[[ DATA FOR THIS EXERCISE open ]]
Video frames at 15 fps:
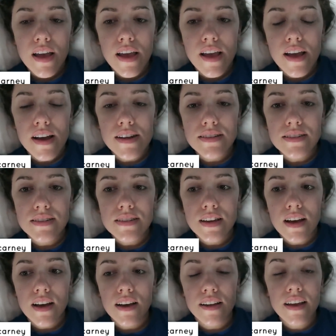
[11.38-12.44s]
And
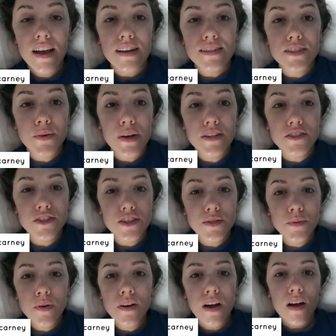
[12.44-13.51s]
yeah, so I
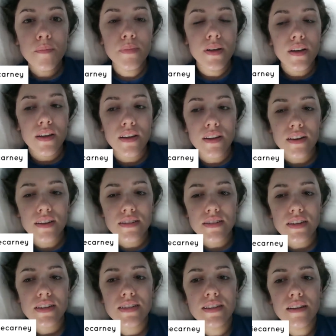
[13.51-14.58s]
just woke up. It
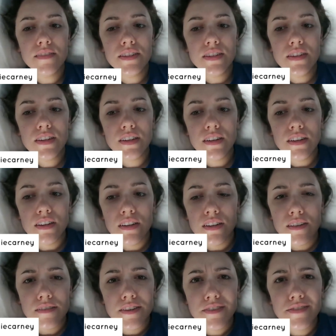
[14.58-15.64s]
is like
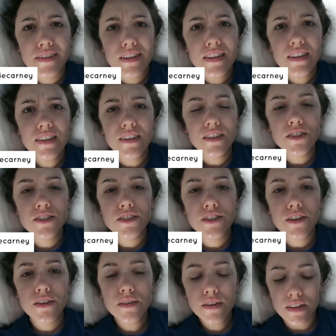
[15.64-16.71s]
7:50 or
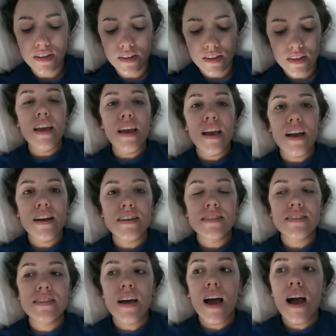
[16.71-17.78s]
so.
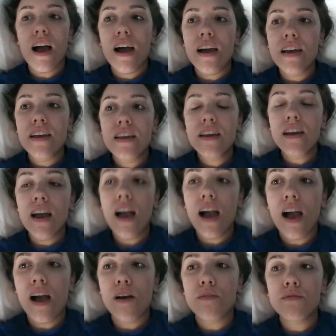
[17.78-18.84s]
And I
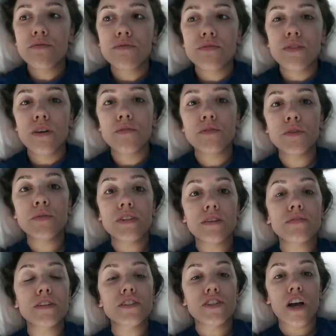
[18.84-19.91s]
have a few
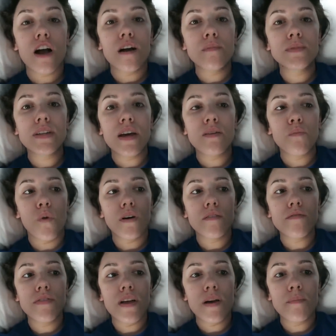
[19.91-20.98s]
different jobs and
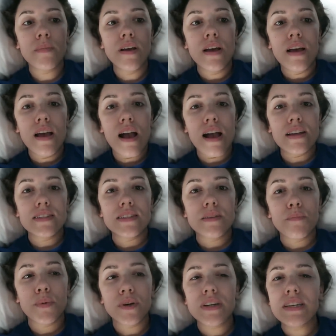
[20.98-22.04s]
one of them has
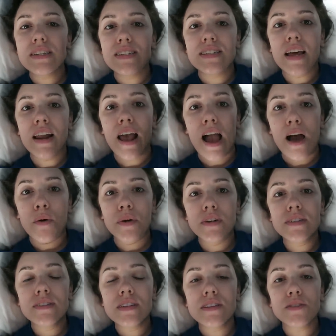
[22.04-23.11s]
pretty set hours.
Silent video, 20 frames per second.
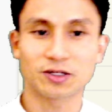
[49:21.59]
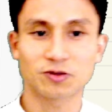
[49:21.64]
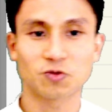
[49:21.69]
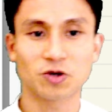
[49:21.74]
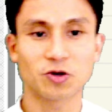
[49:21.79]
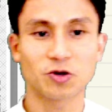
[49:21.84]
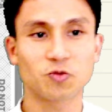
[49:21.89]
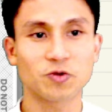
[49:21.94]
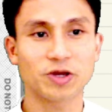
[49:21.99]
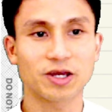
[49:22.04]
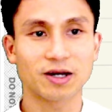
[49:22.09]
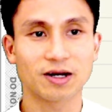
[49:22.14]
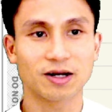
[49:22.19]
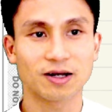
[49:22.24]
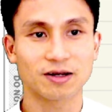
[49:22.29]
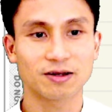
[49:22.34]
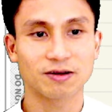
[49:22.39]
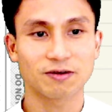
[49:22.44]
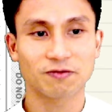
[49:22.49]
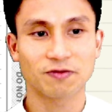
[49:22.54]
what we are
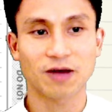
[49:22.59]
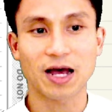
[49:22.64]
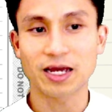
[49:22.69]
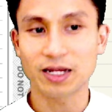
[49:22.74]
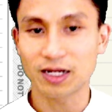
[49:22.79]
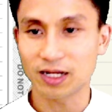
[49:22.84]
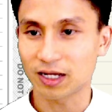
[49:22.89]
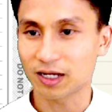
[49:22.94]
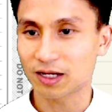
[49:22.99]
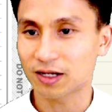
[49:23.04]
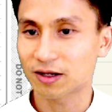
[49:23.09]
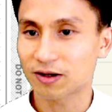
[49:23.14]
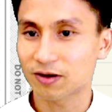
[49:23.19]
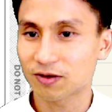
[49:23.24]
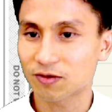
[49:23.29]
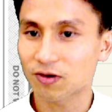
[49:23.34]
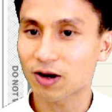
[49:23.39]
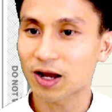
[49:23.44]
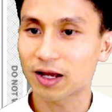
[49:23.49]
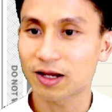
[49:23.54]
finding,
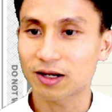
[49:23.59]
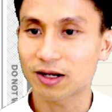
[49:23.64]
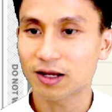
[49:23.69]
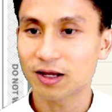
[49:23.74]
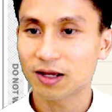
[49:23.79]
right?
[[ DATA FOR THIS EXERCISE closed ]]
When copying the data above, repeat every word exactly and drop the pictures.

Video frames at 15 fps:
[11.38-12.44s]
And
[12.44-13.51s]
yeah, so I
[13.51-14.58s]
just woke up. It
[14.58-15.64s]
is like
[15.64-16.71s]
7:50 or
[16.71-17.78s]
so.
[17.78-18.84s]
And I
[18.84-19.91s]
have a few
[19.91-20.98s]
different jobs and
[20.98-22.04s]
one of them has
[22.04-23.11s]
pretty set hours.
Silent video, 20 frames per second.
[49:21.59]
[49:21.64]
[49:21.69]
[49:21.74]
[49:21.79]
[49:21.84]
[49:21.89]
[49:21.94]
[49:21.99]
[49:22.04]
[49:22.09]
[49:22.14]
[49:22.19]
[49:22.24]
[49:22.29]
[49:22.34]
[49:22.39]
[49:22.44]
[49:22.49]
[49:22.54]
what we are
[49:22.59]
[49:22.64]
[49:22.69]
[49:22.74]
[49:22.79]
[49:22.84]
[49:22.89]
[49:22.94]
[49:22.99]
[49:23.04]
[49:23.09]
[49:23.14]
[49:23.19]
[49:23.24]
[49:23.29]
[49:23.34]
[49:23.39]
[49:23.44]
[49:23.49]
[49:23.54]
finding,
[49:23.59]
[49:23.64]
[49:23.69]
[49:23.74]
[49:23.79]
right?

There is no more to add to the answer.